For the larger structures (Aβ40)₄₀–(Aβ40)₁₂₀, a monoexponential decay between Y and n was observed (Figure 4b) producing a high correlation value of 0.99.

This indicates that a scaling law might exist that could accurately calculate the lowest modulus value for much higher order aggregates. The monoexponential decay fit produced an appreciable plateau value associated with the lowest moduli that can be found for this decay. The value obtained for the plateau was 4.2 GPa (Figure 4b), which pertains to any structure greater than 200 units long. The computed value (4.5 GPa) of Y for the largest fibril (Aβ40)₁₂₀ should be considered in an excellent agreement with the experimentally measured values of 1.79 ± 0.41 and 3.2 ± 0.8 GPa using two distinct AFM methods (Table 2). It is noteworthy that the experimentally determined Y is compressive or transversal, whereas the calculated Y is purely longitudinal.
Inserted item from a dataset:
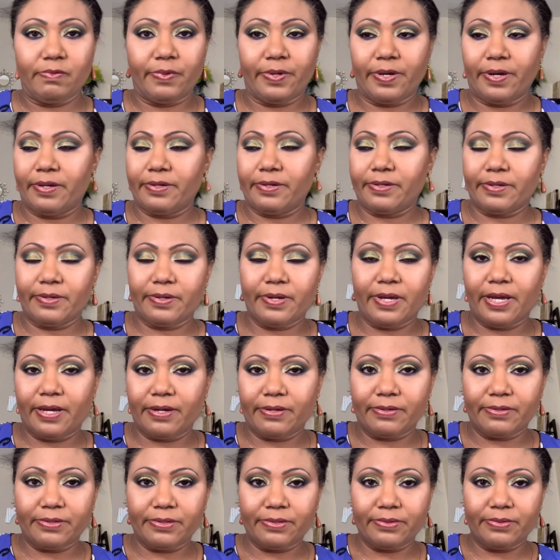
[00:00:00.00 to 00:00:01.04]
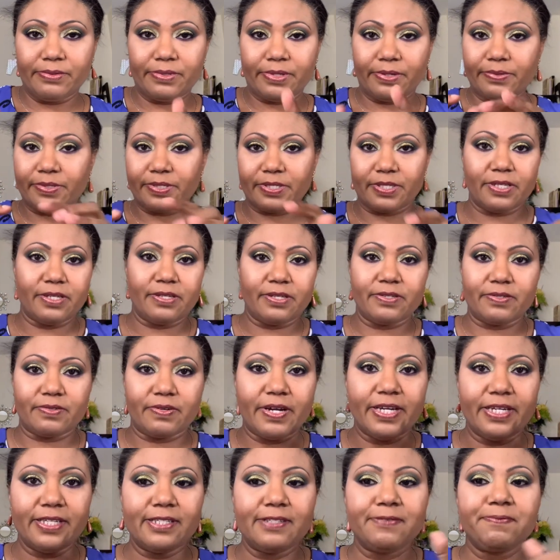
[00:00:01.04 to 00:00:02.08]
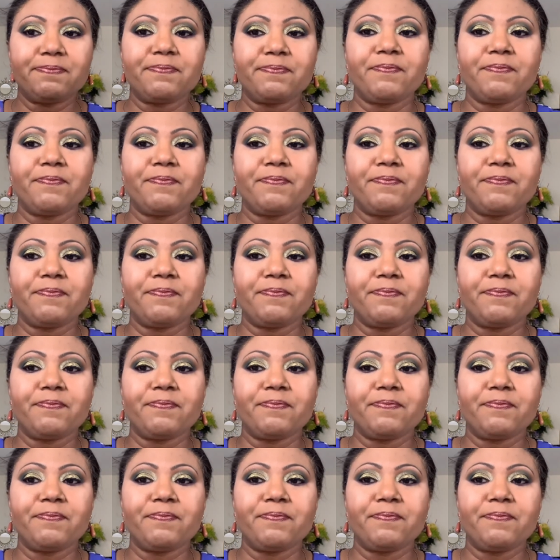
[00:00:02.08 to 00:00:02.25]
We all know how to do those things, right?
This could also contribute to the difference in computed and measured values of Y (see SI).⁷⁵ These results also suggest that the models of fibrils (>100 monomers) approach a more realistic value when compared with traditional AFM stress experiments.

Table 2.

Computed Values of Young’s Modulus (Y) as a Function of Aβ40 Monomers

monomer units	Young’s modulus (GPa)
5	38.0
6	36.2
7	37.3
8	54.1
9	44.5
10	51.2
20	54.3
30	26.0
40	33.9
50	19.8
60	11.4
80	6.1
120	4.5

In this study, we have combined complementary experimental (DUVRR and AFM) and theoretical (MD simulations and SS calculations) techniques to investigate the structural and mechanical properties of Aβ40 fibrils. The AFM experiments showed the formation of linear and unbranched Aβ₄₀ fibrils with varying length (a few hundred nanometers to a few microns) and thickness (3–5 nm). The DUVRR spectrum provided a high relative intensity of the Amide I peak at 1675 cm⁻¹ that was characteristic of β-sheet rich fibrils. The MD equilibrated fibrils formed using 5, 6, 7, 8, 9, 10, 12, 15, 20, 25, 30, 40, 50, 60, 80, and 120 monomers were also dominated by β-sheets (88.0%) and formed through a zipper created by self-complementary amino acid residues. The other structural properties (twist, interstrand distance and periodicity) of these fibrils were also in agreement with experimental measurements. The AFM experiments provided the values of compressive Y of 1.79 ± 0.41 GPa (sample size = 20 fibrils) in air (dry) condition. The SS calculations on the small equilibrated (Aβ40)₅–(Aβ40)₂₀ fibrils provided an average Y value of 45.0 ± 7.5 GPa that was significantly higher than the measured value. However, the larger structures (Aβ40)₄₀–(Aβ40)₁₂₀, exhibited a monoexponential decay and produced a high correlation value of 0.99, which suggested the existence of a scaling law. The monoexponential decay using this law provided Y = 4.206 GPa that can be associated with any structure greater than 200 units long. This value is in excellent agreement with AFM nanoindention experimental value of 1.8 ± 0.41 GPa. The results reported in this study will advance our efforts to understand sequence-structure-material properties relationship of biomaterials and to develop “design rules” for their computational modeling.